Kimberly Smith, D.N.P. ’15

Change agent

Kimberly Smith, D.N.P. ’15

As an Army nurse for nearly three decades, Kimberly Smith, D.N.P. ’15, strived to keep patients safe while also offering comfort. It’s a focus she carries with her into her new role—vice president of clinical outcomes at Methodist and Methodist Children’s Hospital in San Antonio.

As a trauma and critical care Army nurse, Kimberly Smith served around the world, caring for the most critical of patients in the most dire of circumstances.

After nearly three decades, she’s serving in a new capacity: change agent.

Dr. Smith retired from the military and enrolled in the School of Nursing’s doctor of nursing practice program. She graduated in 2015.

“Over 28 years in health care, it’s the central focus that we all strive for to keep your patients safe, to advocate for them, to heal them and comfort them,” she said. “In trauma and critical care, you train teams to focus on the object of saving a patient’s life and you do that through different processes. Those processes that we use in health care all translate into patient safety, performance improvement and doing the best for the most.

“With the D.N.P., you have more of an opportunity to perform on a bigger scale to affect more lives, to affect more processes throughout the big system instead of a small team, a small system.”

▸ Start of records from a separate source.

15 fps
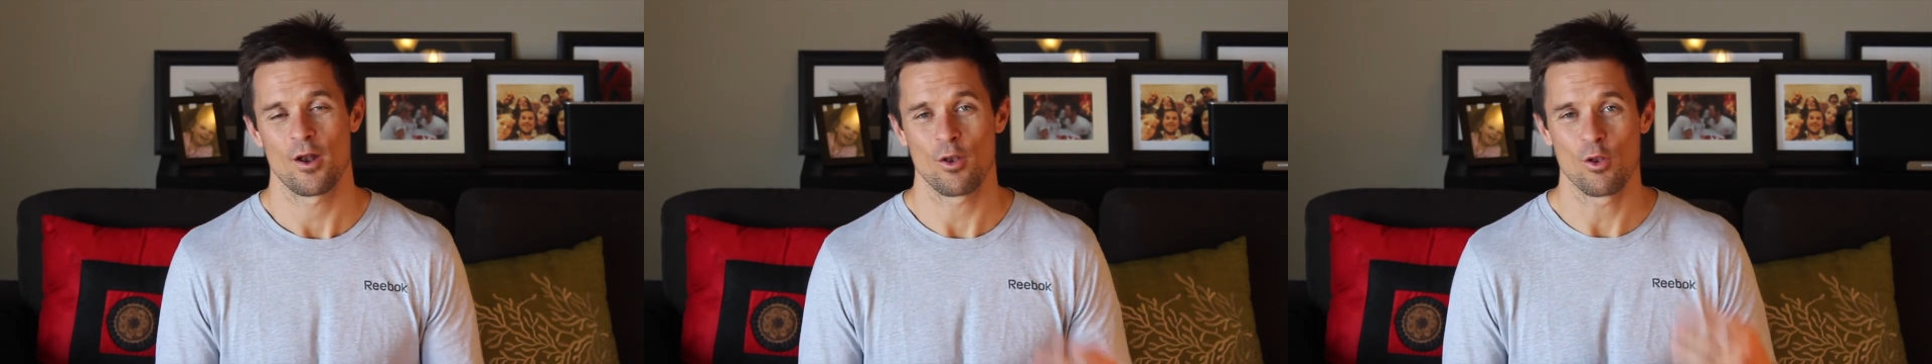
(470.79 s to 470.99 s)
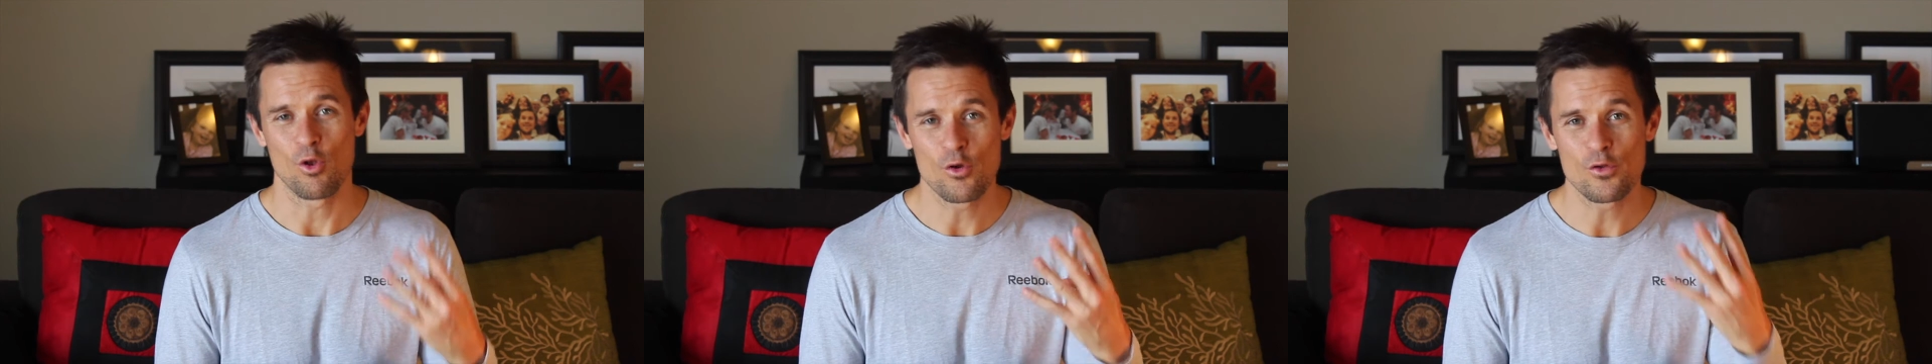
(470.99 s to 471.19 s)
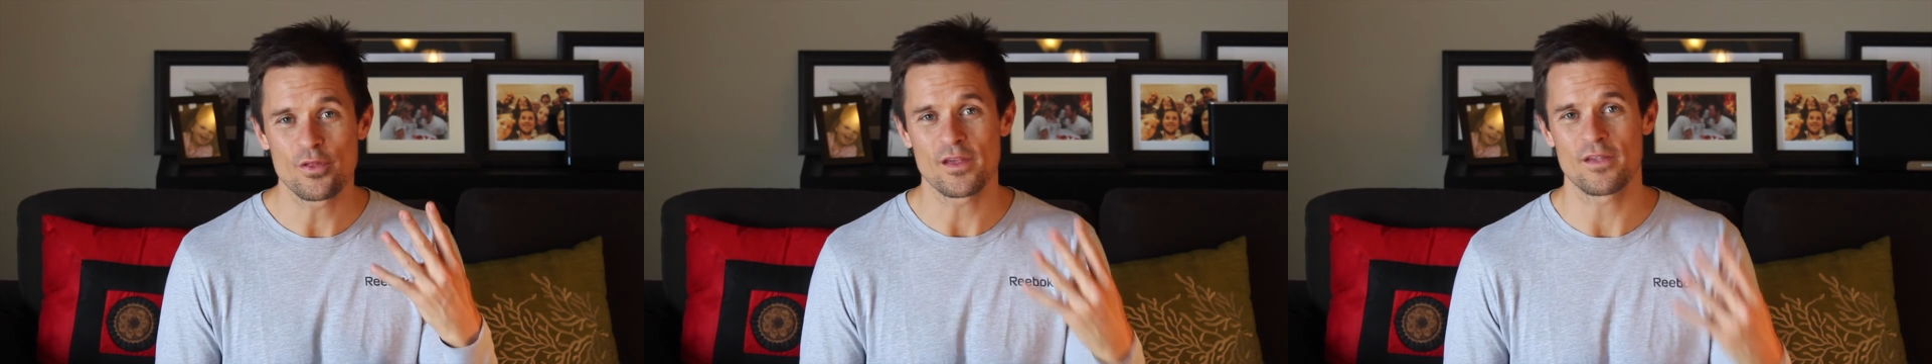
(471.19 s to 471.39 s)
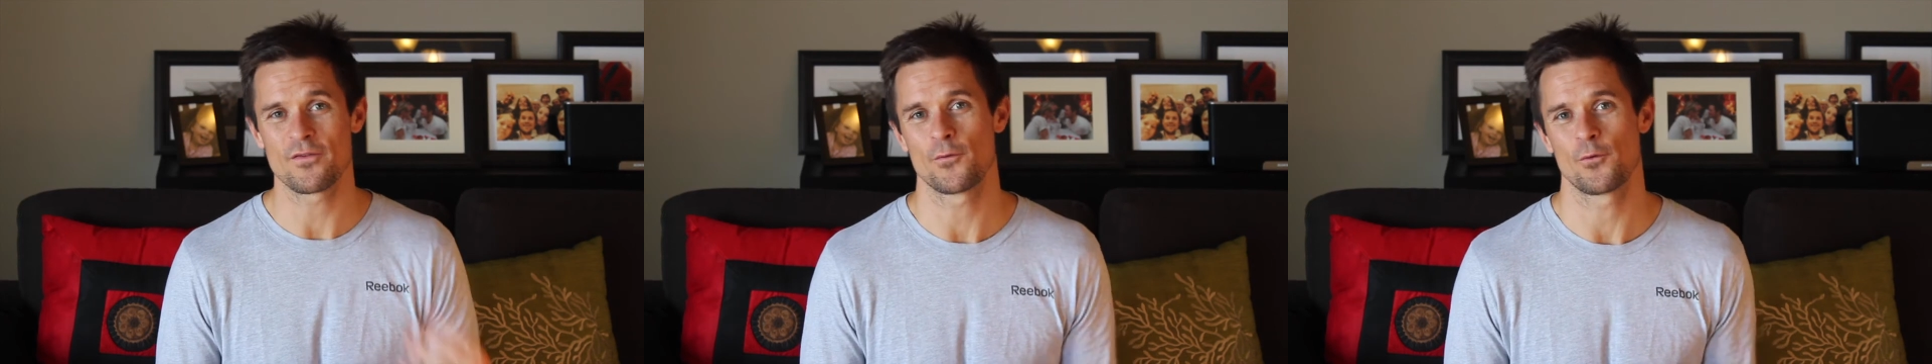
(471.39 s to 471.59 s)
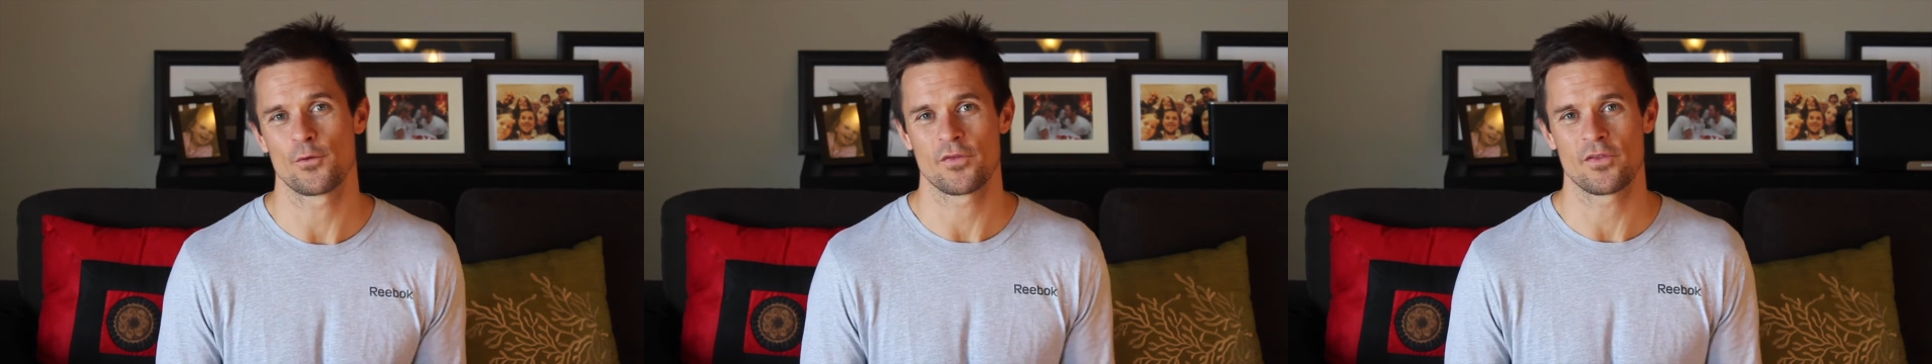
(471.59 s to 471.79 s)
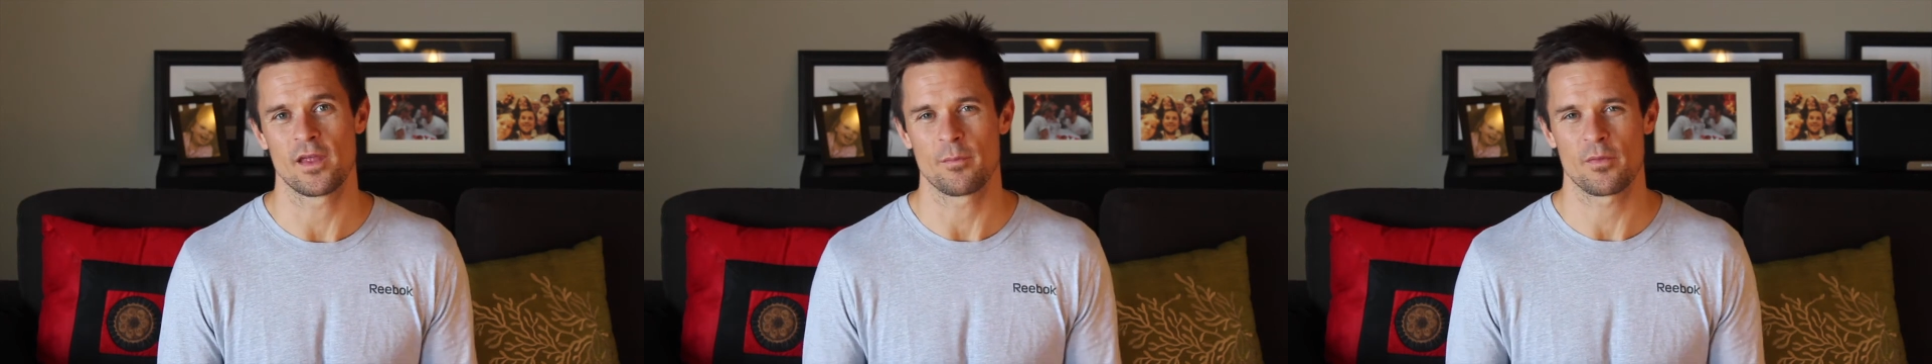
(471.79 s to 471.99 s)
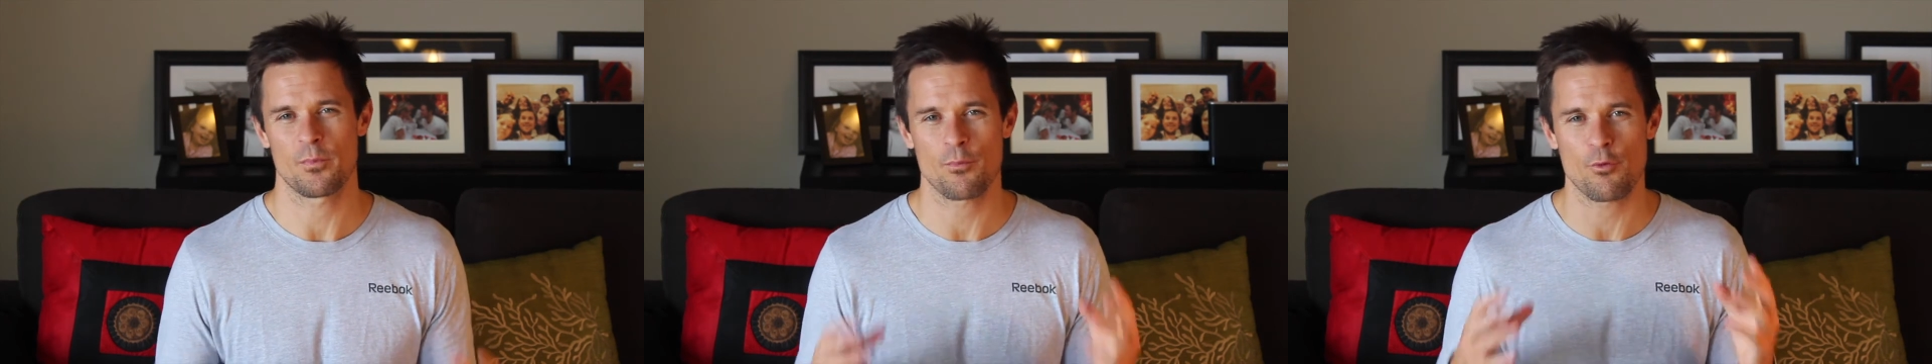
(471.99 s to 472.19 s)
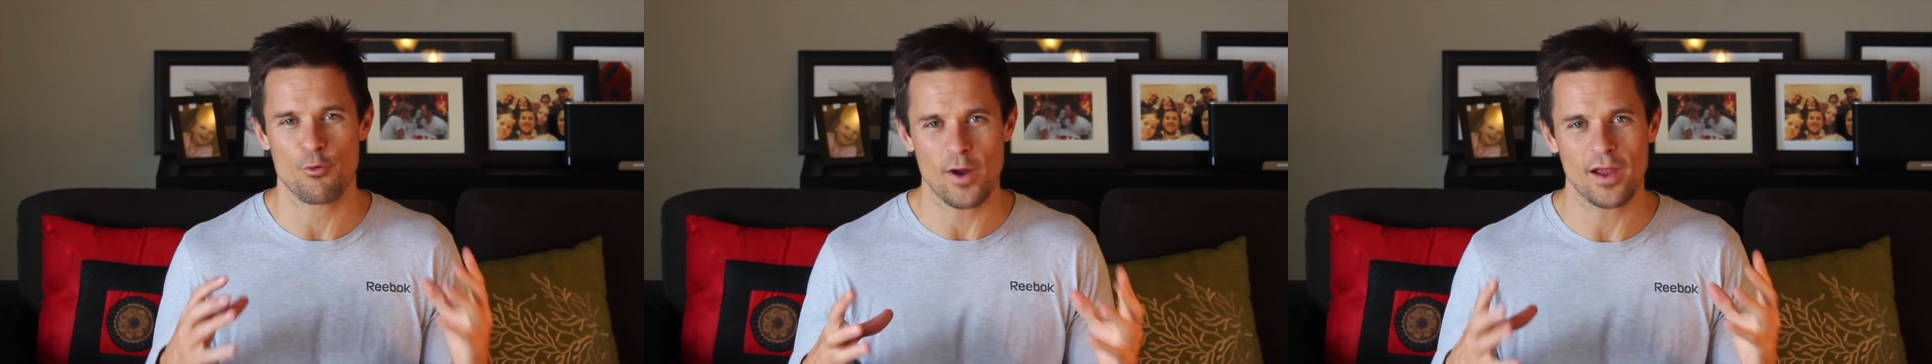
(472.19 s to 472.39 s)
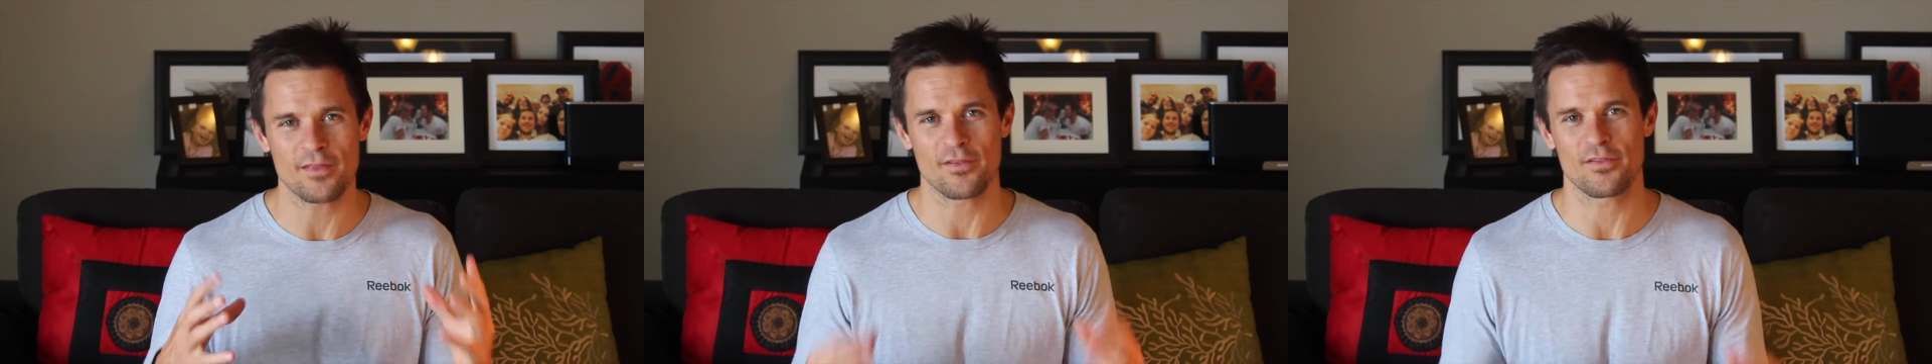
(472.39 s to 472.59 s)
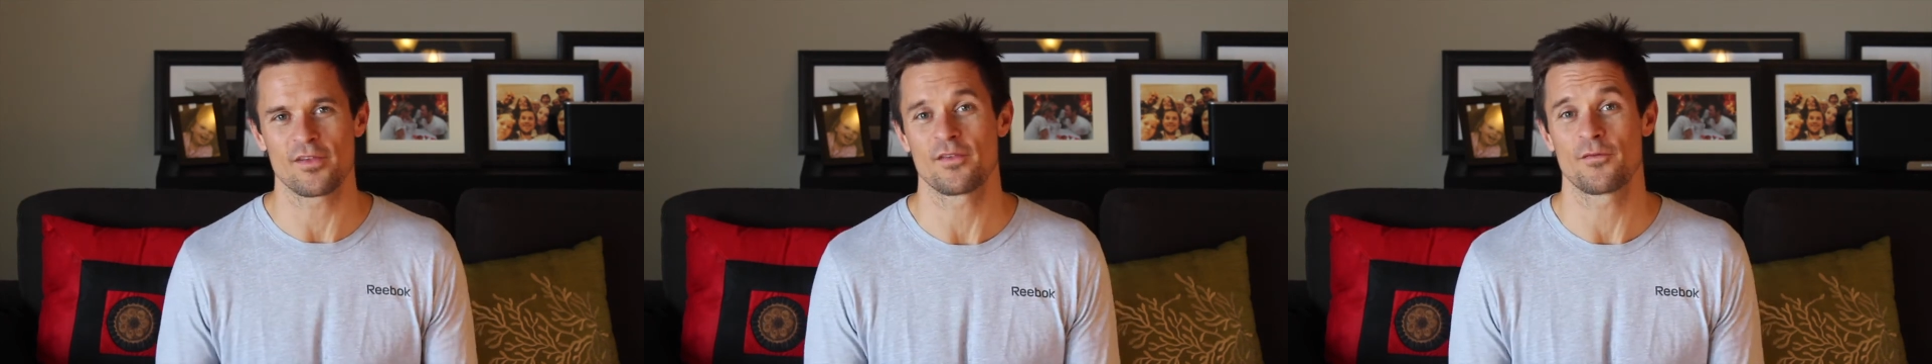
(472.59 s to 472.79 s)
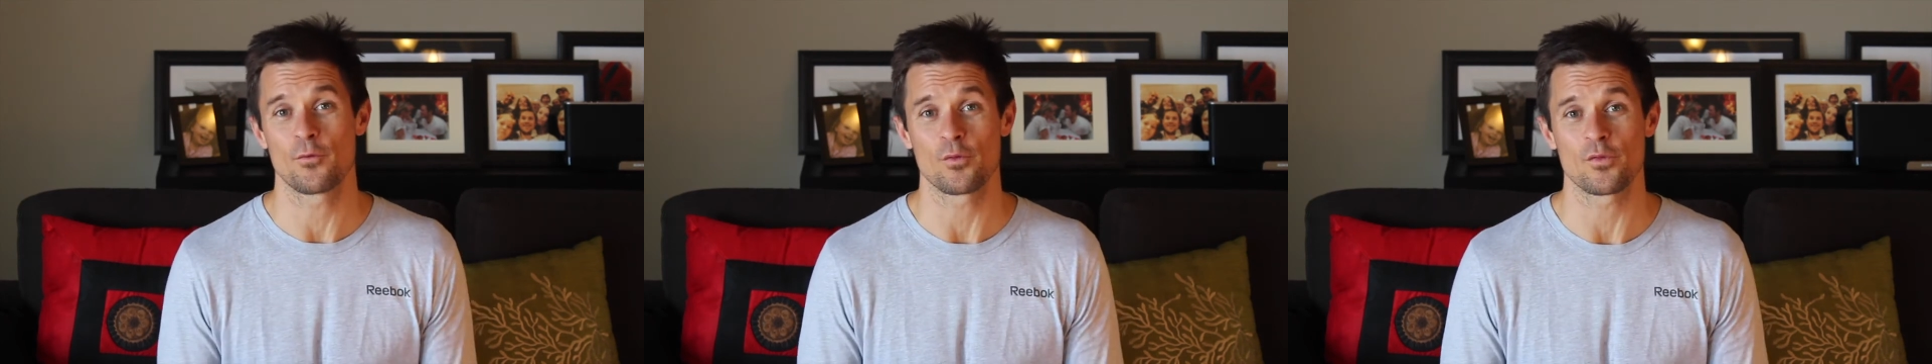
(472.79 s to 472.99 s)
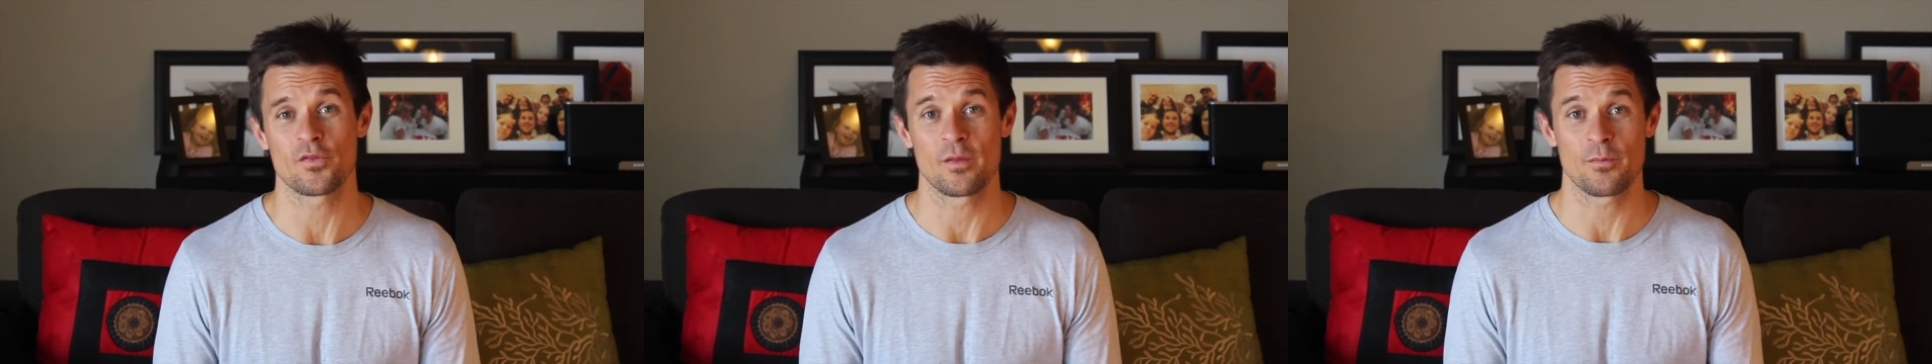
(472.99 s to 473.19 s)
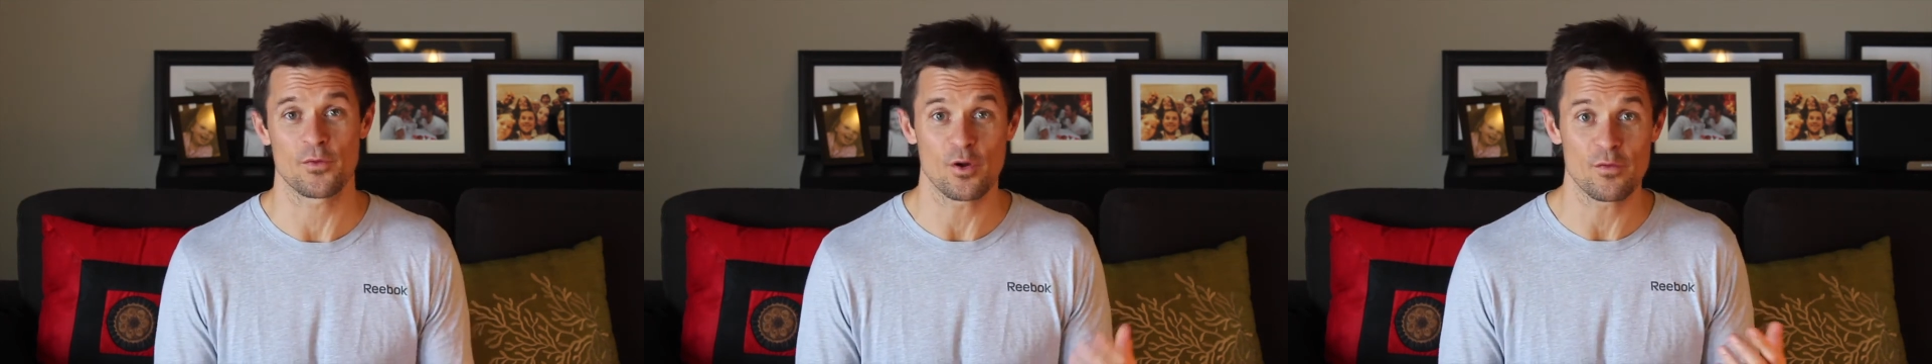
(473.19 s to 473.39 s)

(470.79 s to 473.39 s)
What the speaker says: Learn these 4 steps. Practice these 4 steps.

The School of Nursing’s D.N.P. program, created in 2010 and accredited in 2012, is a seven-semester doctoral program designed to teach students how to identify a health care practice gap and use the best evidence to change it. Before graduating, students must identify a problem within the health care system and create, implement and evaluate a solution. It’s a project that spans years, and culminates with a presentation to area health care leaders.

Dr. Smith’s project focused on palliative care. She developed a business case model to implement a palliative care program at Brooke Army Medical Center (BAMC), where she worked during the first half of her degree program as a quality director before she decided to focus full-time on her education.

Palliative care focuses on improving the quality of life of those who have chronic disease and get sicker over time. While it’s an emerging health care field throughout the nation, few military hospitals had adopted any formal palliative care programs, she said.

Working with a team of clinicians at BAMC, she created a proposal that explored successful business models of palliative care programs, demonstrated potential cost savings and showed how it could improve patients’ lives.

“It was a multipronged approach to capturing the hearts and the minds of the leadership through lots of discussion and stakeholder meetings and the pure raw numbers of potential cost savings through the care of really chronically ill patients,” she said.

Not only did the military hospital administrators agree, but they also decided to fund the program and create seven full-time positions. The program began in December, and although it’s too early to tell whether it will yield positive results, Dr. Smith said she has no doubts about its impact.

“The evidence would show that it’s going to be dramatic,” she said.

Dr. Smith is now the vice president of clinical outcomes at Methodist and Methodist Children’s Hospital. In that role, she and her team are responsible for everything related to quality health care and patient safety, from patient flow to performance improvement on a small and large scale.

“It feels good to be able to implement change and be able to make improvements,” she said.

Since 1999, when the first D.N.P. program was created in Tennessee, more than 11,500 students have received D.N.P. degrees nationwide. It’s growing in demand, said Carole White, Ph.D., professor in the School of Nursing, because of the need for expertise in translating evidence into practice to standardize and improve the quality and cost of health care.

“Patient care is challenging as people live longer and have more chronic conditions that are more complex to care for, and we need to be sure we’re treating them with the best evidence,” she said. “We need to have people who can assess that evidence and bring it to practice, not only at the patient level, but at a system and population level.”

Students identify a practice gap and gather the evidence they need to implement change. They learn how to translate that knowledge into practice.

“They gain confidence in leading change,” Dr. White said. “D.N.P. graduates leave this program prepared at the highest level of nursing practice.”

Dr. Smith said her work today isn’t very different from the work she did as an Army nurse. The vernacular may be different, and the style of dress, she laughs, but the mission is the same.

“The work is still centered around the best health care that we can give to our customers, the safest health care we can give—measuring processes to do better and to perform better and to get people engaged more, not just with one patient but in a big system.

“I’m very proud of the work I have done.”